Government funding for scientific research is another factor that could impact Quest either positively or negatively. On one hand, there has been an increasing demand for the development of genetic tests, which has led to a correlated increase in federal funding for research in the area. On the other, potential budget cuts and political disagreement regarding ethical issues, such as stem cell research, could put a serious damper on Quest's federally funded innovations.

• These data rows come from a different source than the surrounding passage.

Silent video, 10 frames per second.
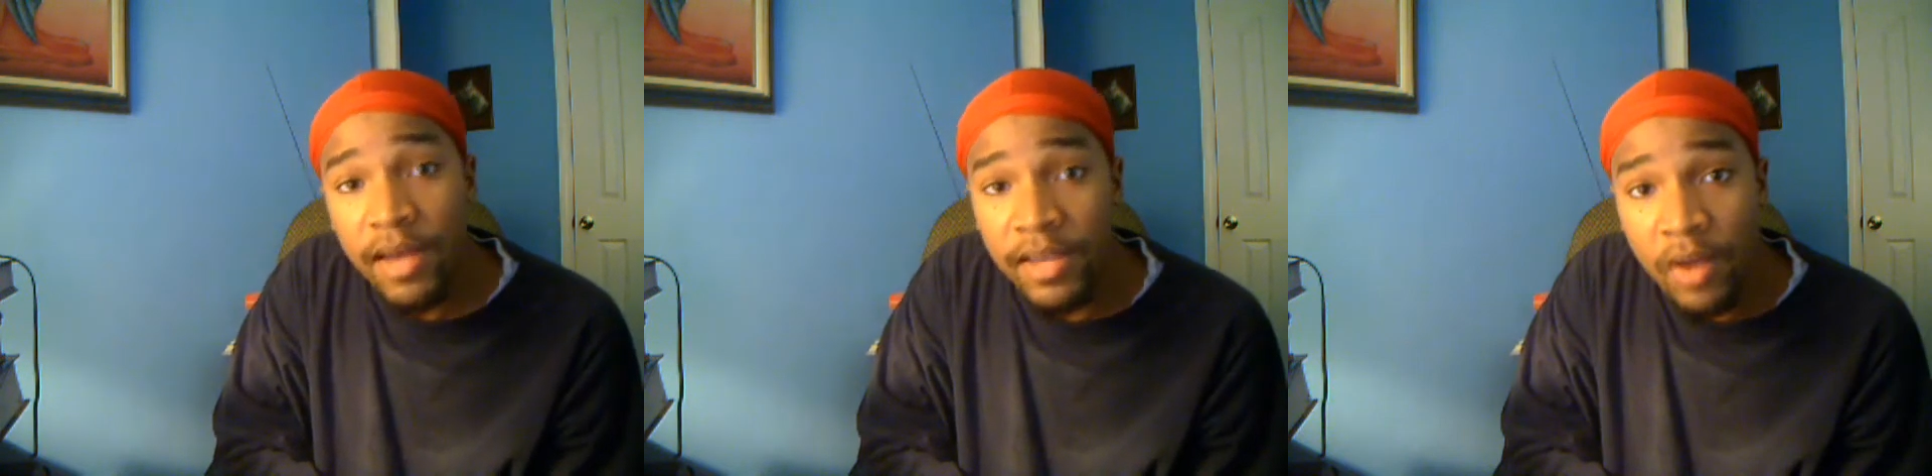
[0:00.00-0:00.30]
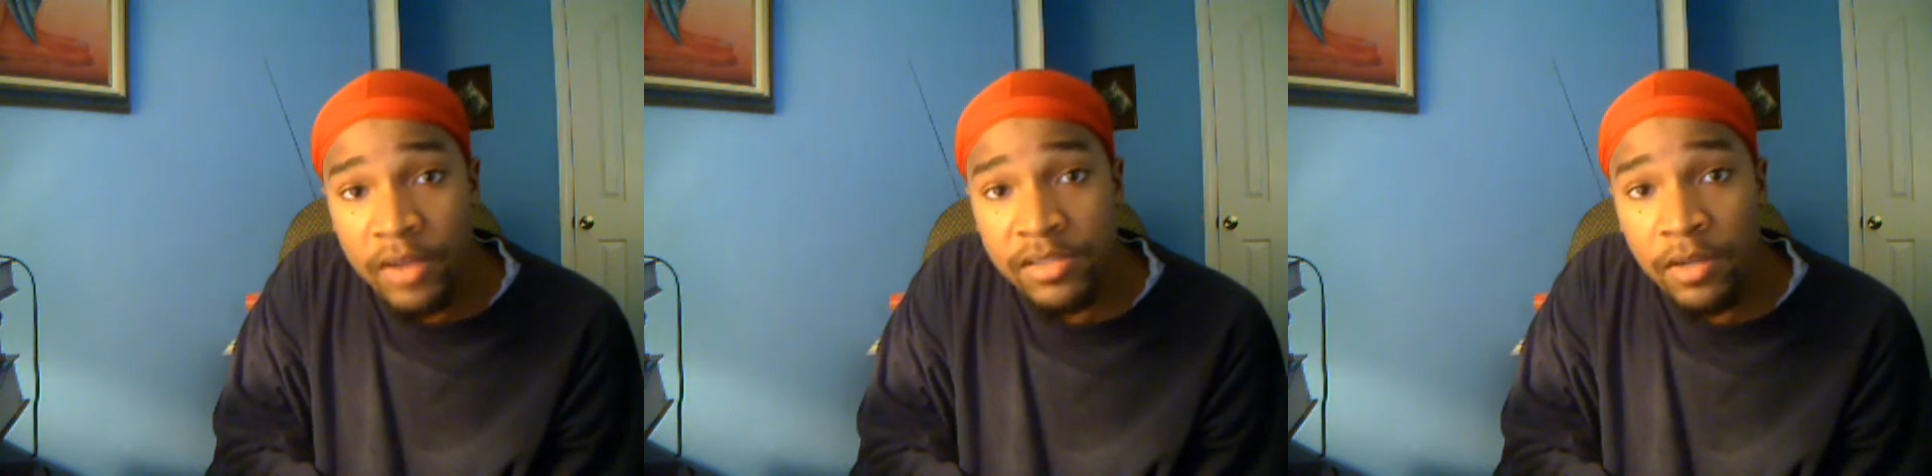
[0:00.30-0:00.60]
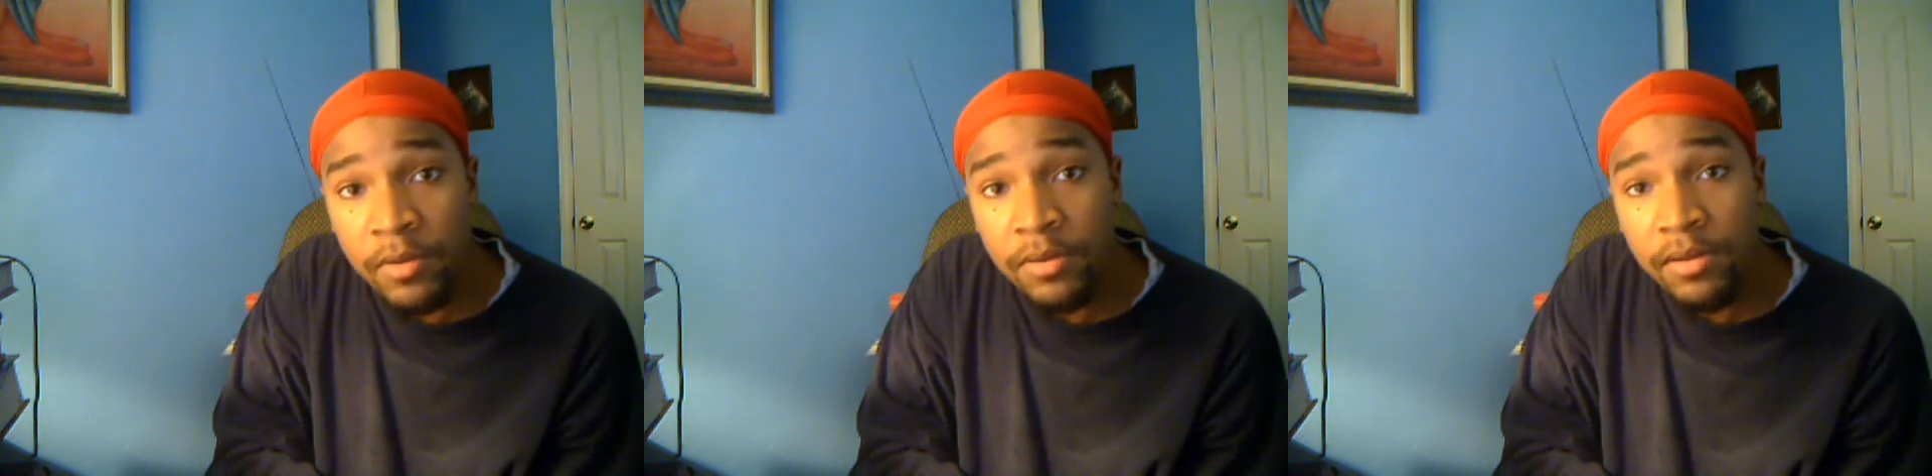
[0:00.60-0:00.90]
and
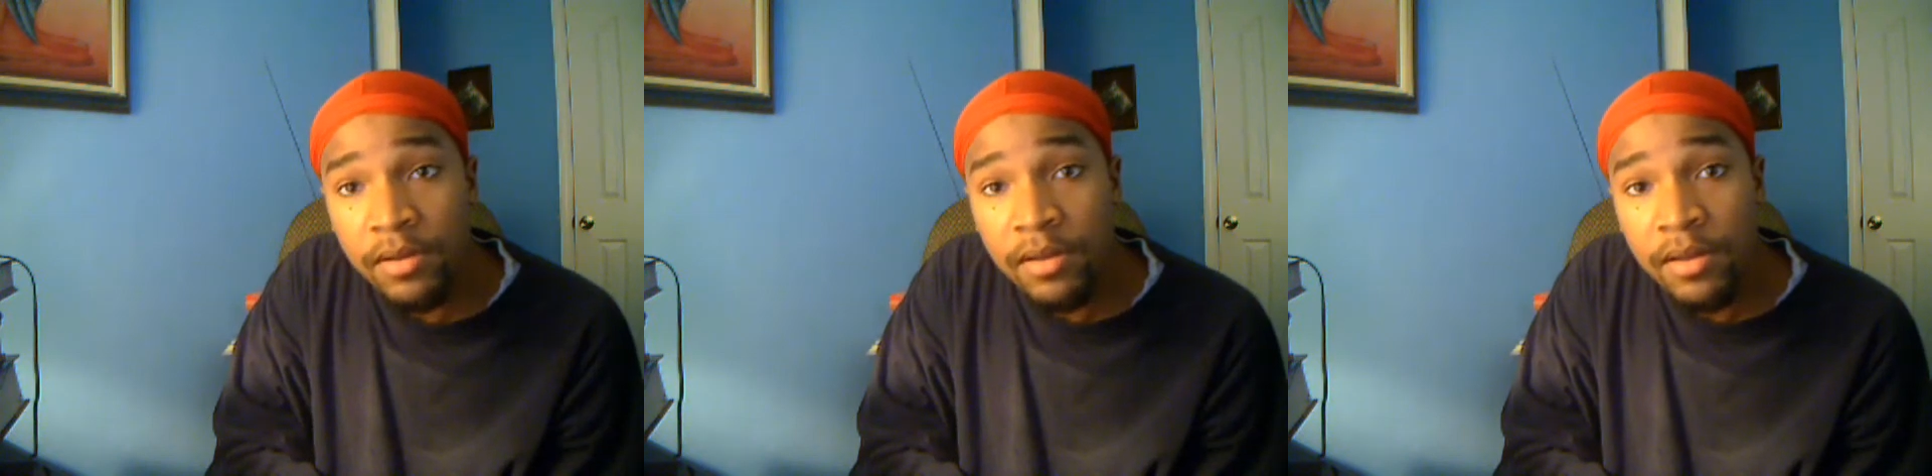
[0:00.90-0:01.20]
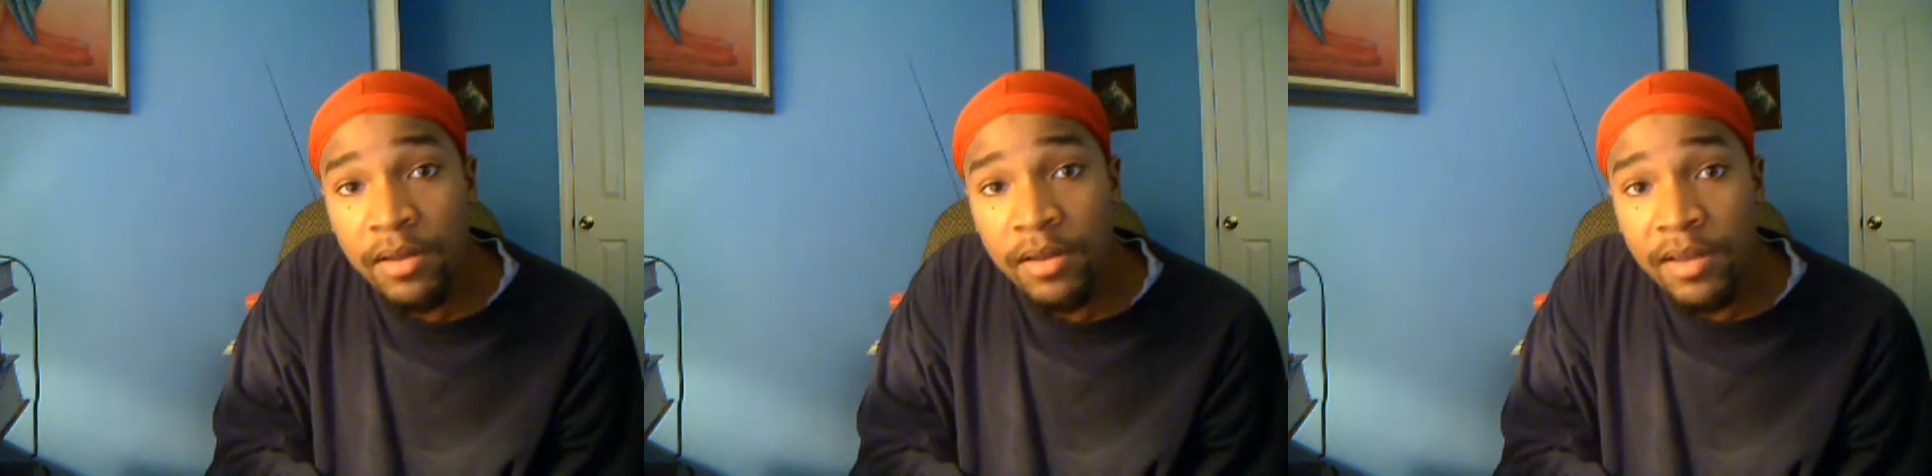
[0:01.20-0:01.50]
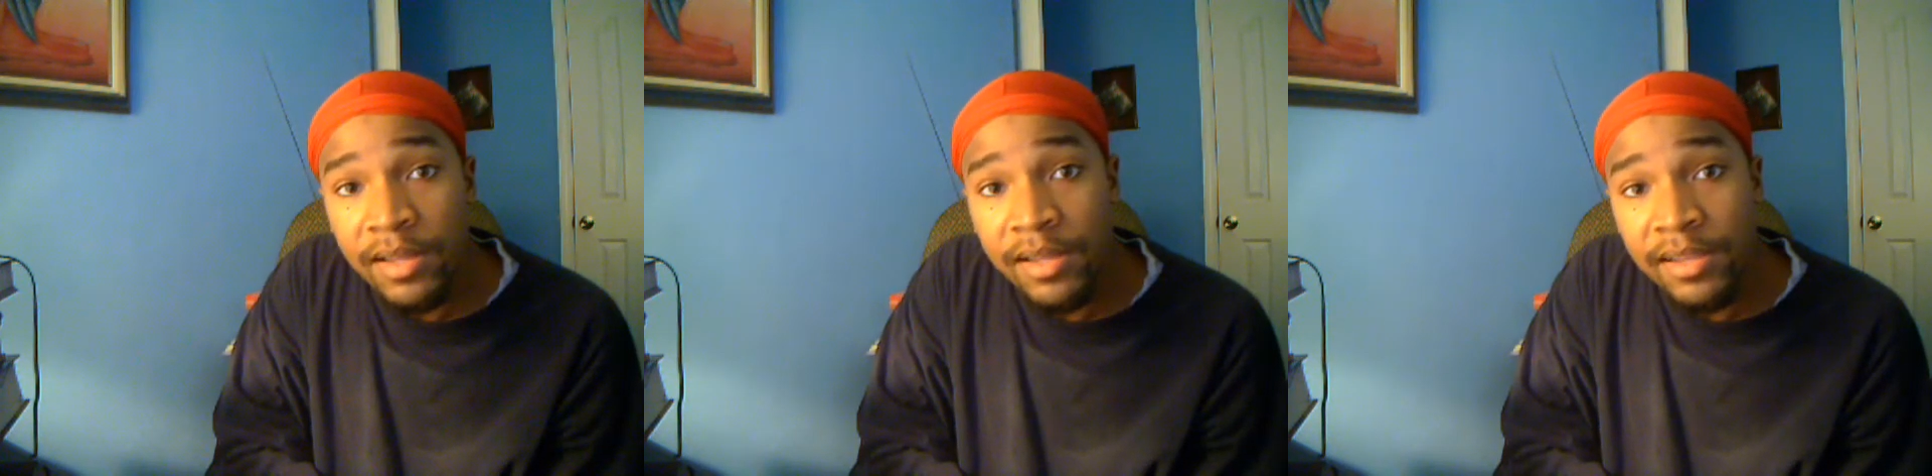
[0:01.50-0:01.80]
also
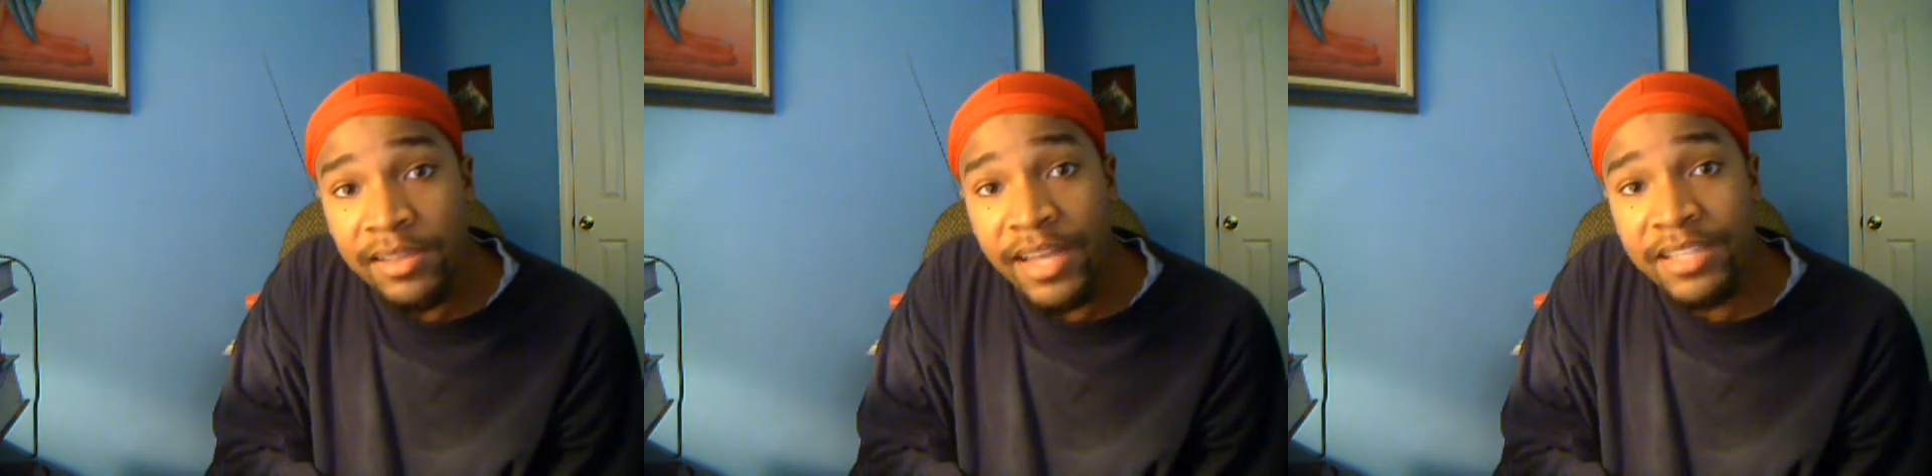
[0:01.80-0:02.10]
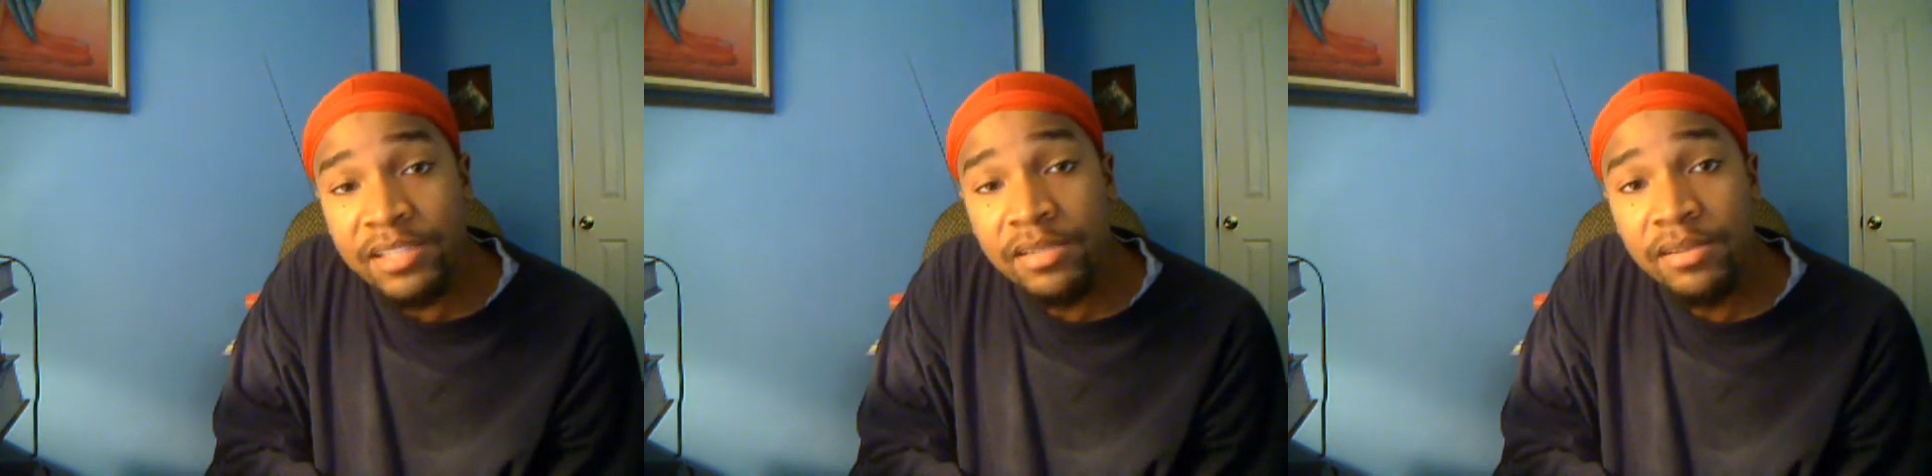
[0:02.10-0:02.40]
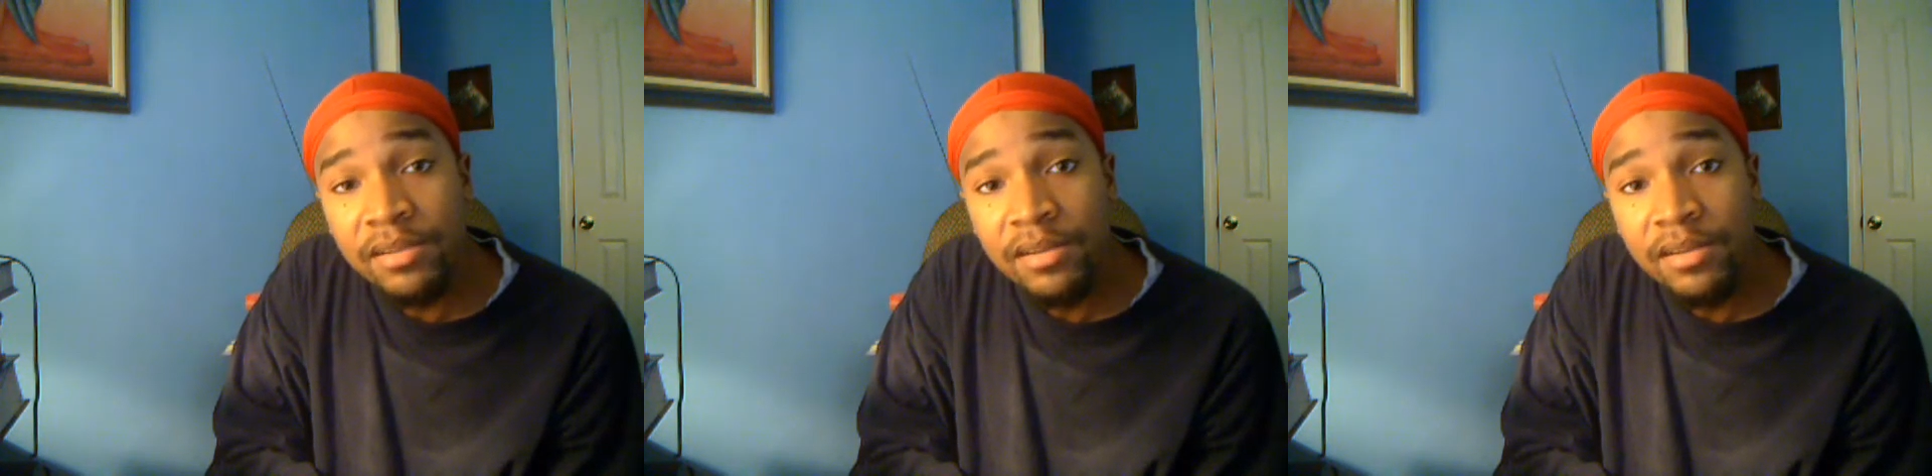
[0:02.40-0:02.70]
let's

This idea connects also to the FDA's role in Quest's development process. Unlike in some international markets, Quest's products and services have to meet strict standards to obtain regulatory approval. For example, the HerpesSelect testing procedure has been available in interntional markets for a while but was only recently approved for use in the United States. The FDA has regulatory responsibility over instruments, test kits, reagents, and other devices used to perform diagnostic testing, giving it the power to approve or disapprove essentially all of Quest's sources of revenue. Failure on Quest's part to meet or quickly respond to changes in FDA regulations could harm efficiency and even result in more severe ramifications such as litigation.
Quest's major competitor is Laboratory Corporation of America Holdings (LH). The two often actively compete for both market share and contracts, as recently happened in the case of United HealthCare. Another player in the laboratory market is Bio-Reference Laboratories (BRLI), though it is much smaller than the either of the other two main competitors.